Could you copy out all of the records below exactly, leaving out every picture?

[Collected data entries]
((

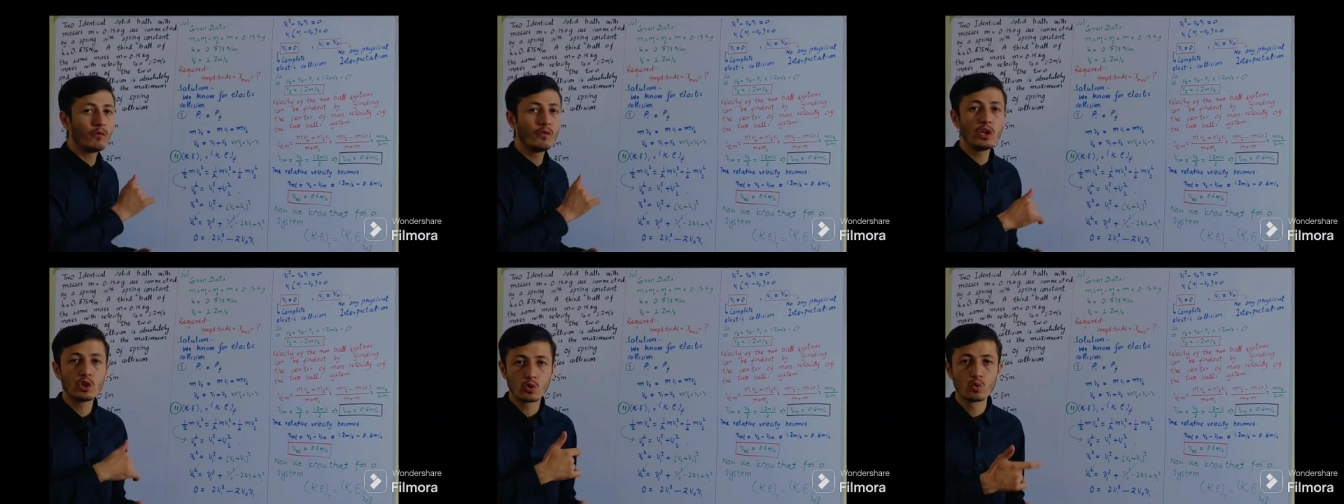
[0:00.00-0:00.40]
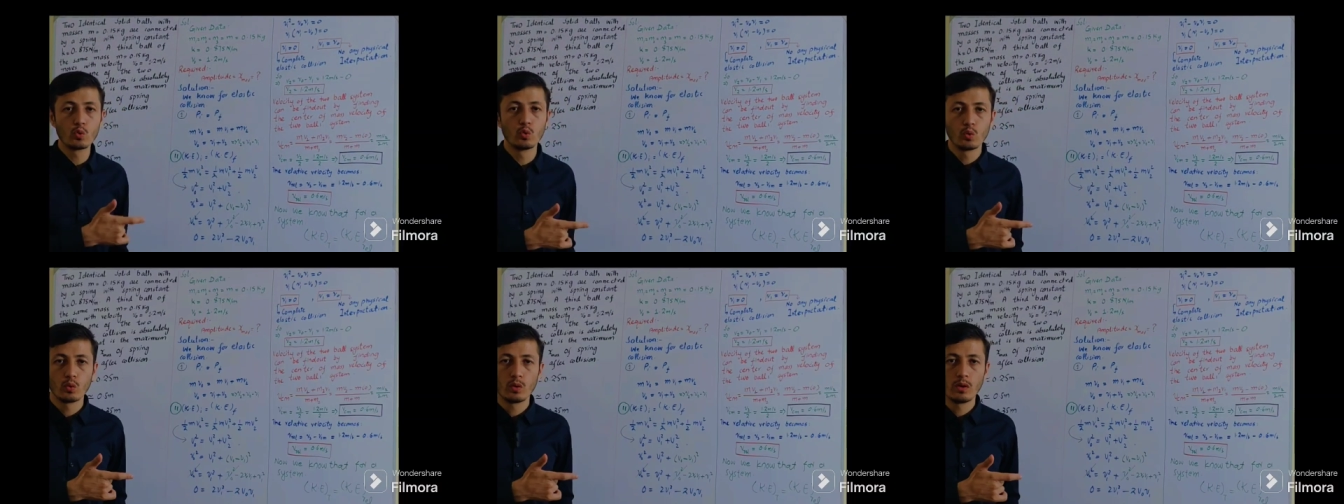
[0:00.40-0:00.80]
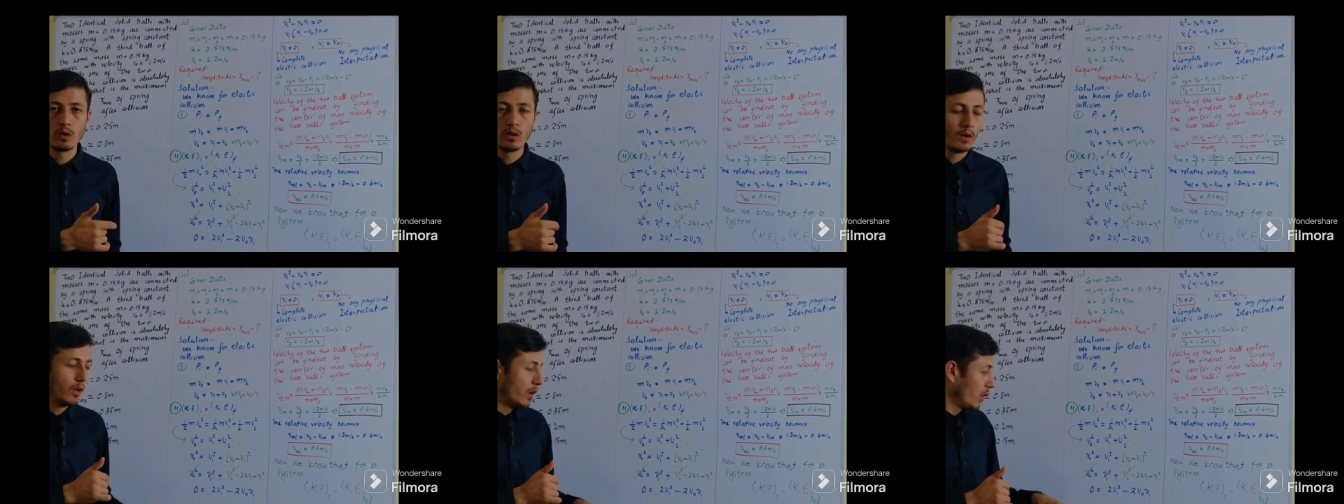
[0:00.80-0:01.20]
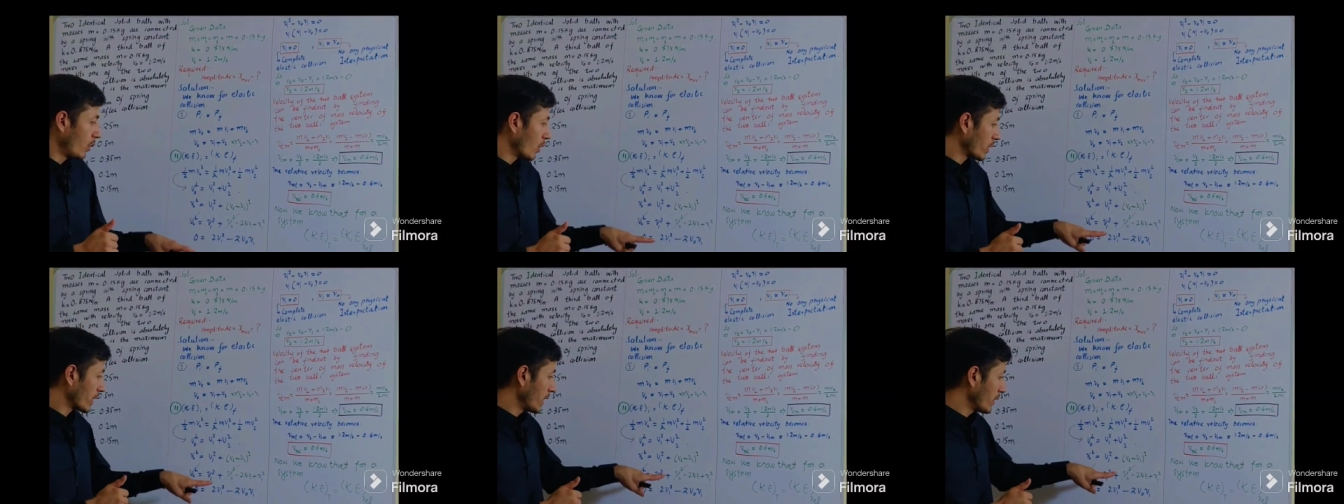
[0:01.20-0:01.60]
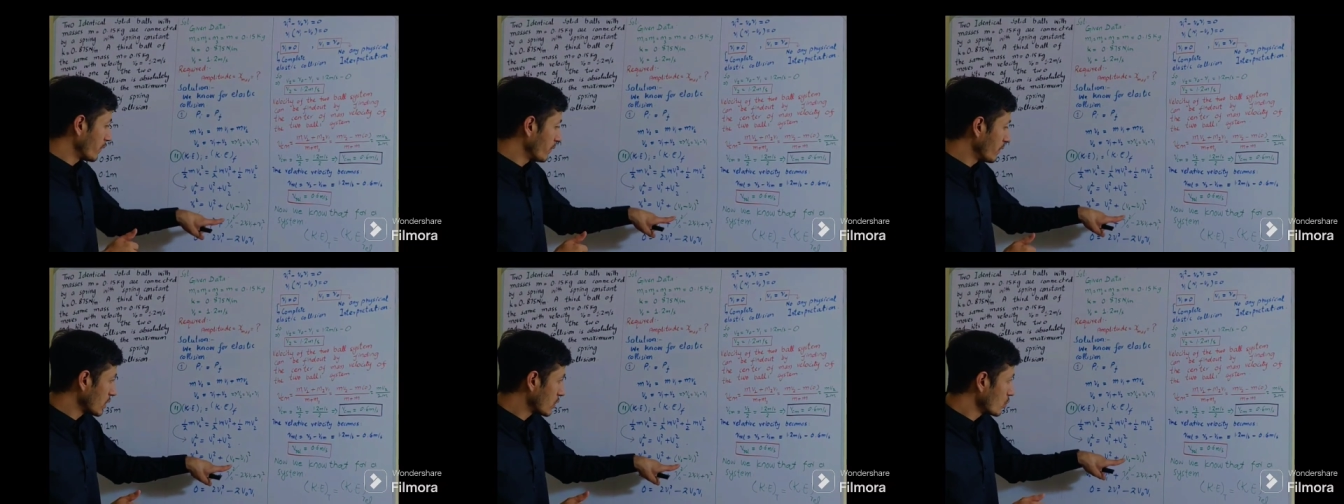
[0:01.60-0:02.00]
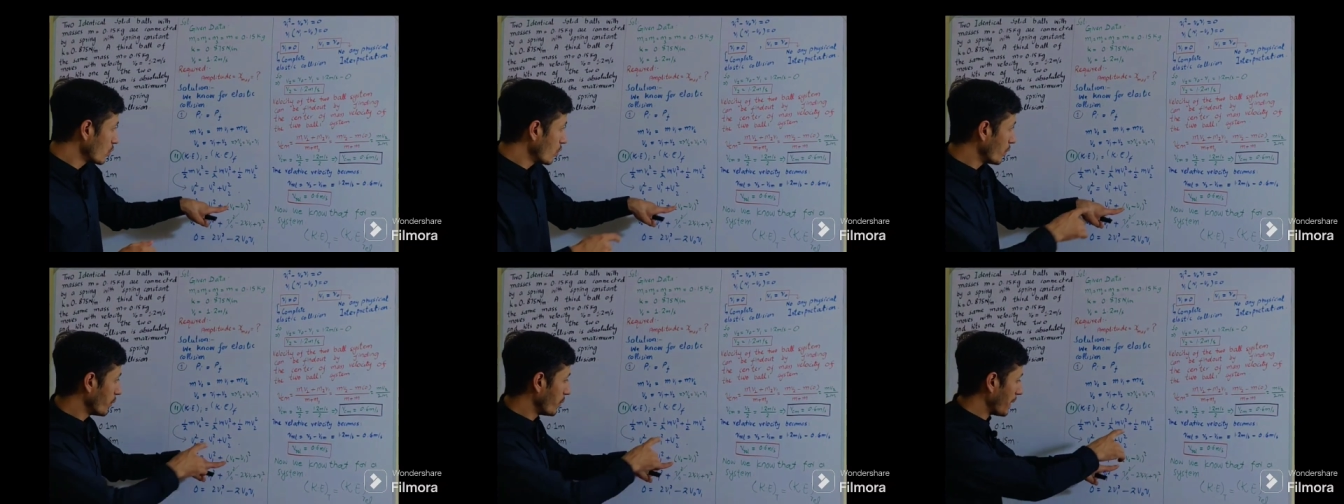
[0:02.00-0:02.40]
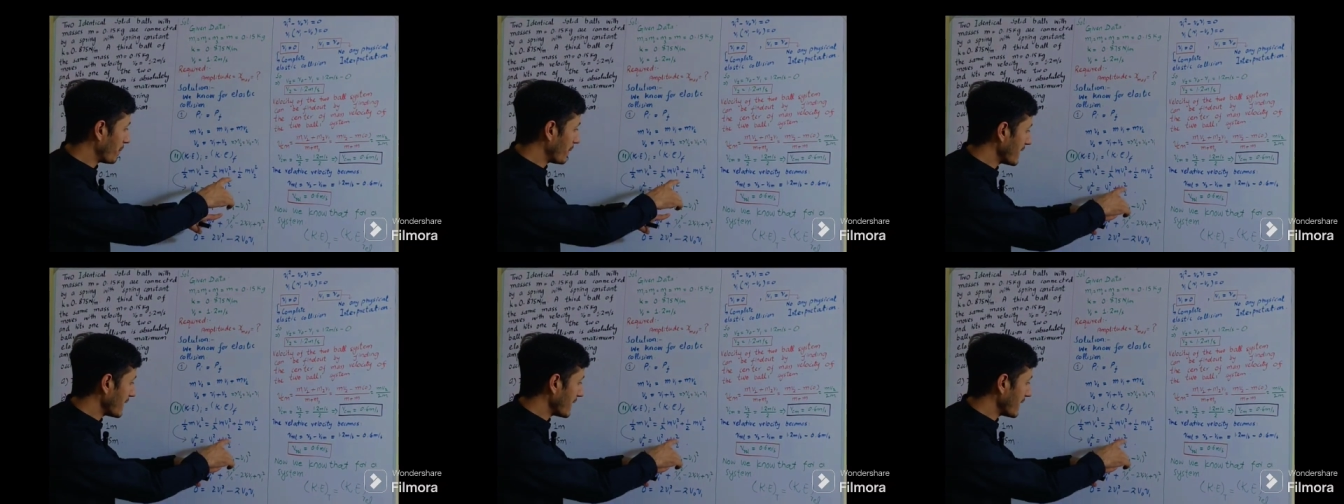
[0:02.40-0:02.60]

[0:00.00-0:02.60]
v2, okay, v2 by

))

_TASK SOLUTION_.
[0:00.00-0:00.40]
[0:00.40-0:00.80]
[0:00.80-0:01.20]
[0:01.20-0:01.60]
[0:01.60-0:02.00]
[0:02.00-0:02.40]
[0:02.40-0:02.60]

[0:00.00-0:02.60]
v2, okay, v2 by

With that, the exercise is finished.